Iraqi president Jalal Talabani has had a stroke and his medical team in Baghdad are fighting to stabilise his condition.
Mr Talabani, a rare unifying figure who is seen to rise above the country's ethnic and sectarian fault lines, has been actively involved in trying to mediate the crisis between Iraq's central government and the country's Kurdish minority.
Prime minister Nouri al-Maliki is at the hospital where the president is being treated.
Doctors have not decided whether Mr Talabani will continue to be treated in Baghdad or will be flown to another country for treatment.
An Iraqi cabinet official said Mr Talabani collapsed on Monday and has not regained consciousness.
The Iraqi presidency is seen as a largely ceremonial post, although it does retain some powers under Iraq's constitution.

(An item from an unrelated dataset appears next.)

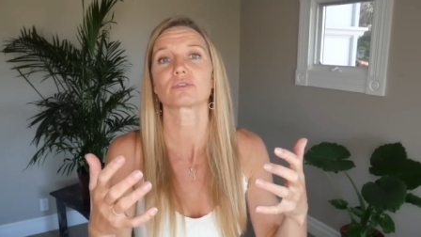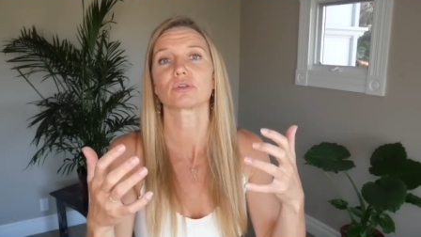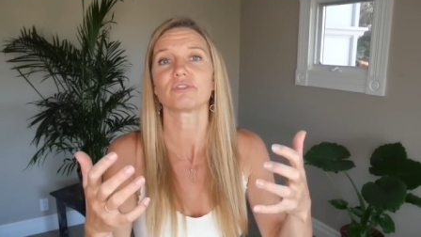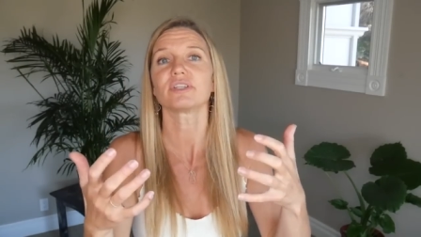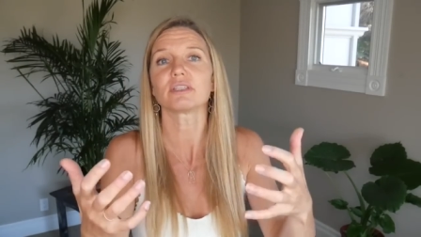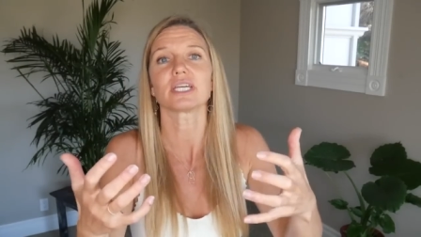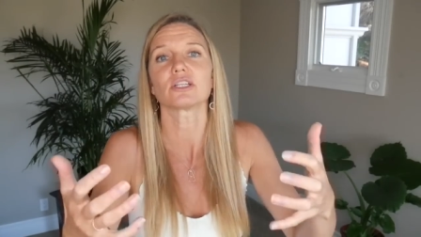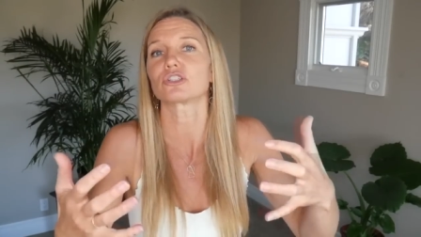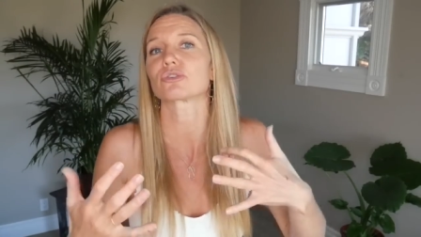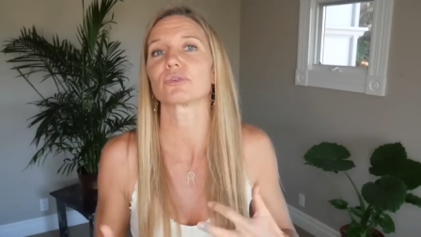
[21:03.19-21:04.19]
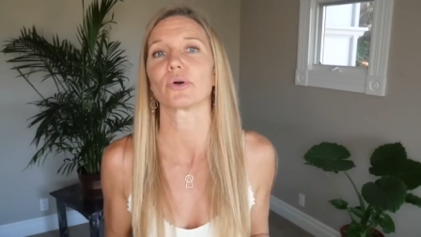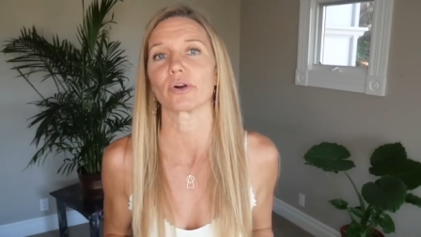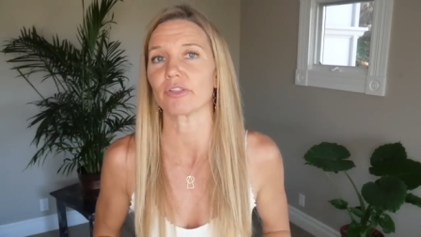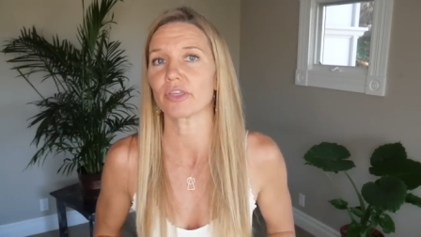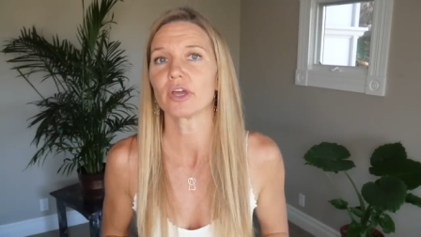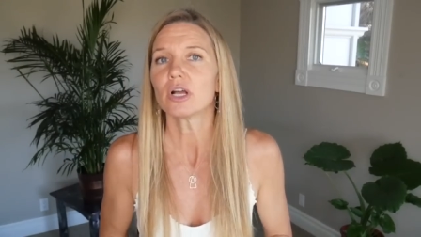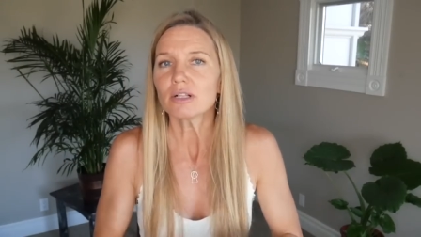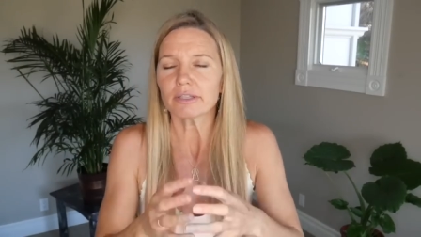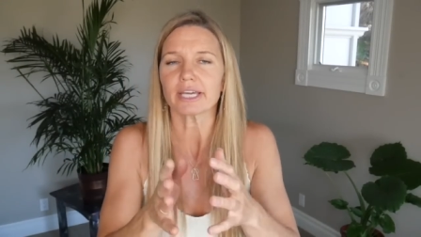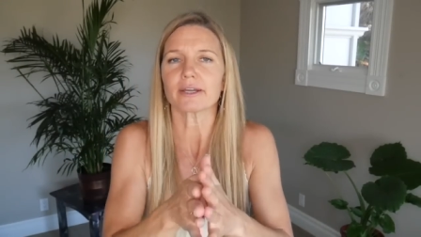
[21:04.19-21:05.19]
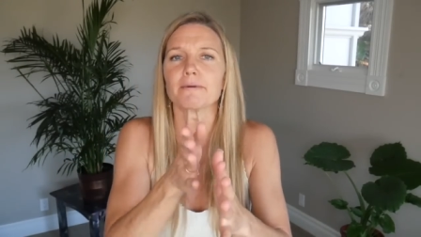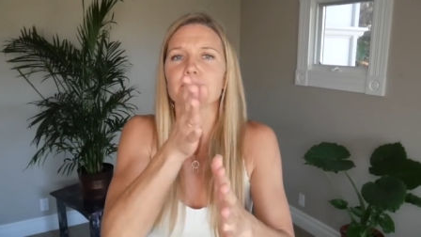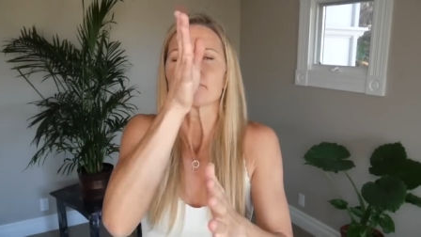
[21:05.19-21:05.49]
So, feeling into true north, like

The president must sign laws approved by parliament and has the power to block executions.
Mr Talabani, a member of Iraq's Kurdish minority, has frequently used the post to mediate disputes within the government and among Iraq's various sects and ethnic groups.
He has recently been working to resolve a stand-off between the central government and the Kurds, who have their own fighting force.
The two sides last month moved additional troops into disputed areas along the Kurds' self-rule northern region, prompting fears that fighting could break out.
Mr Talabani last week brokered a deal that calls on both sides to eventually withdraw troops from the contested areas.